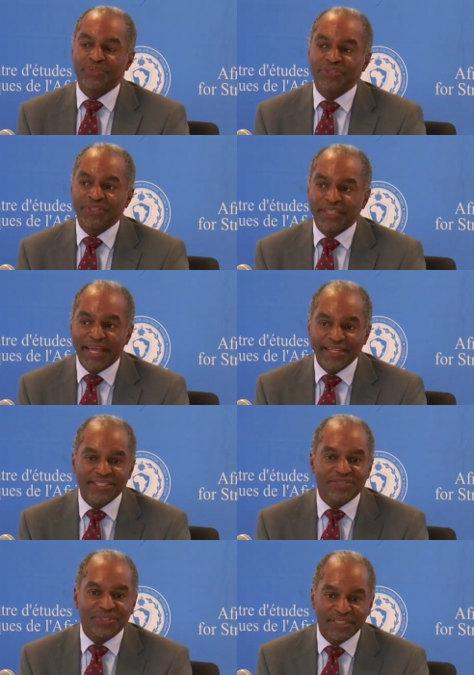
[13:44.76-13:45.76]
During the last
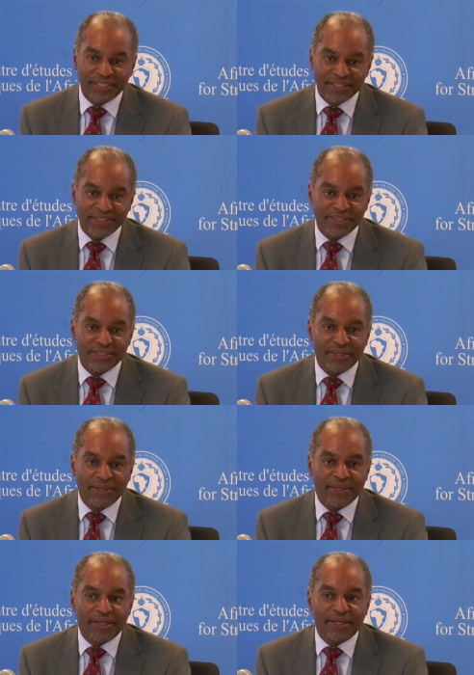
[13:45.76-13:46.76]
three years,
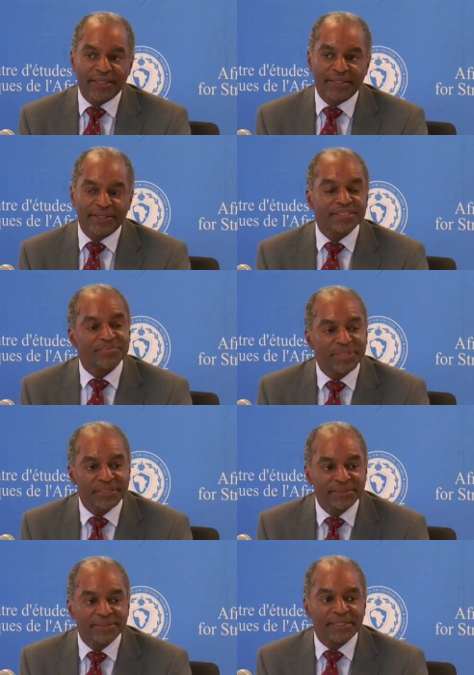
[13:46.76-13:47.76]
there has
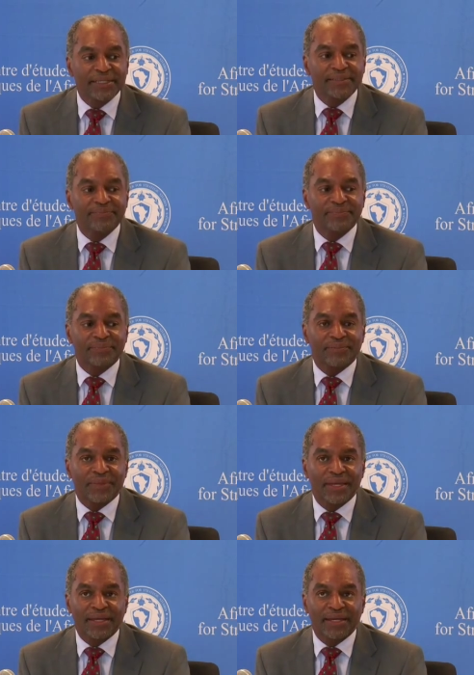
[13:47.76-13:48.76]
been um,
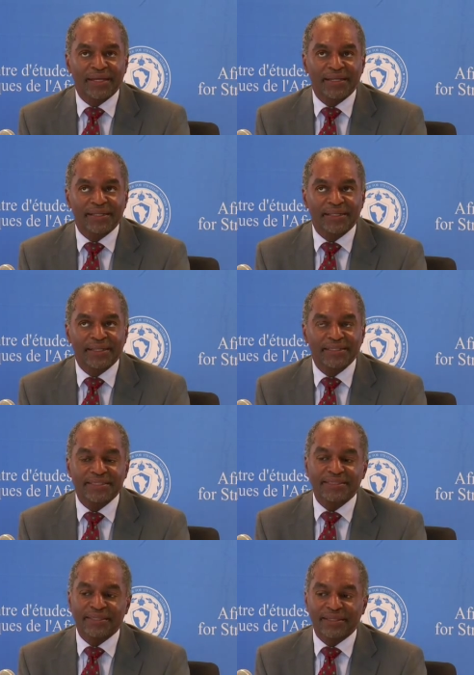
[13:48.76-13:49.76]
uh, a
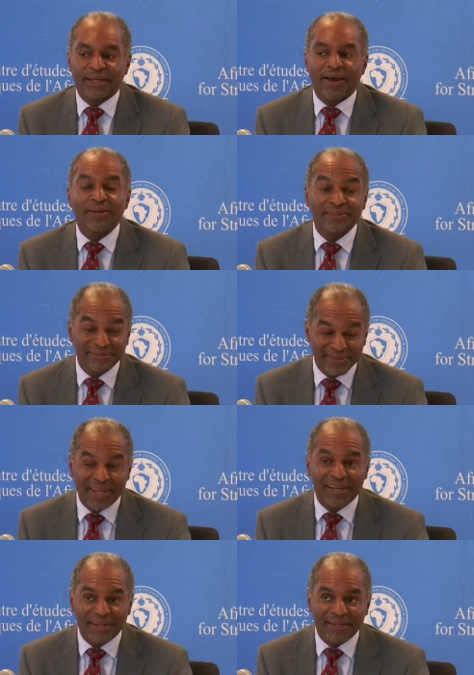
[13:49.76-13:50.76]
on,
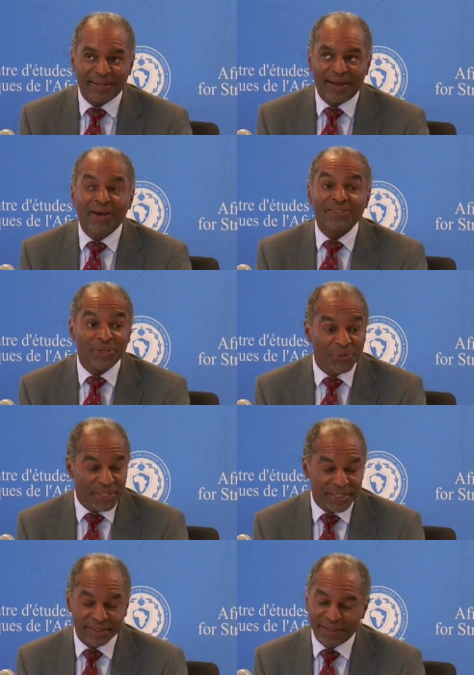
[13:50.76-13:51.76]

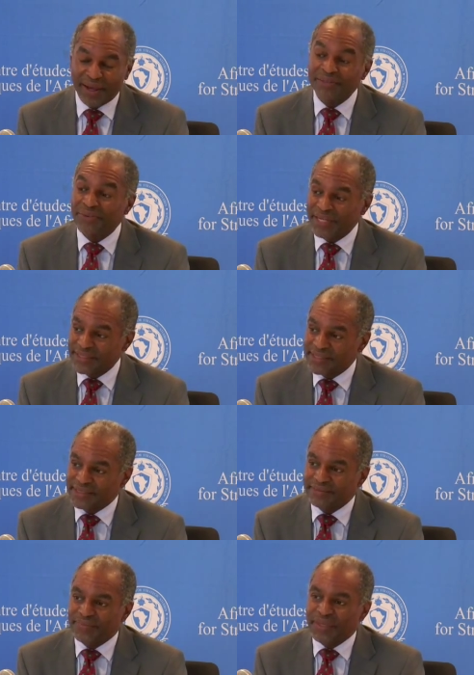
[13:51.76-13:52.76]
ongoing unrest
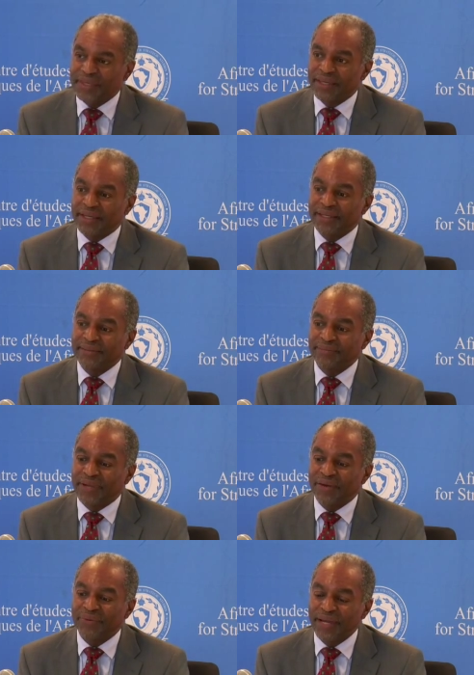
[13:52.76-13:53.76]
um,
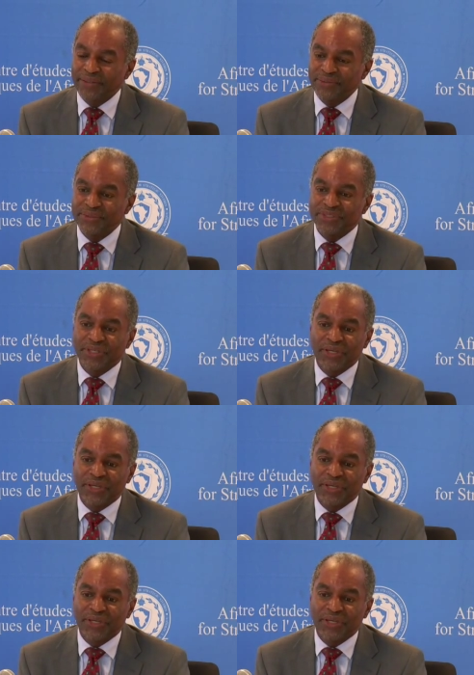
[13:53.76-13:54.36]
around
|---|
WHAT IS REQUIRED:
Every line above should be copied exactly, apart from any pictures.

THE ANSWER:
[13:44.76-13:45.76]
During the last
[13:45.76-13:46.76]
three years,
[13:46.76-13:47.76]
there has
[13:47.76-13:48.76]
been um,
[13:48.76-13:49.76]
uh, a
[13:49.76-13:50.76]
on,
[13:50.76-13:51.76]

[13:51.76-13:52.76]
ongoing unrest
[13:52.76-13:53.76]
um,
[13:53.76-13:54.36]
around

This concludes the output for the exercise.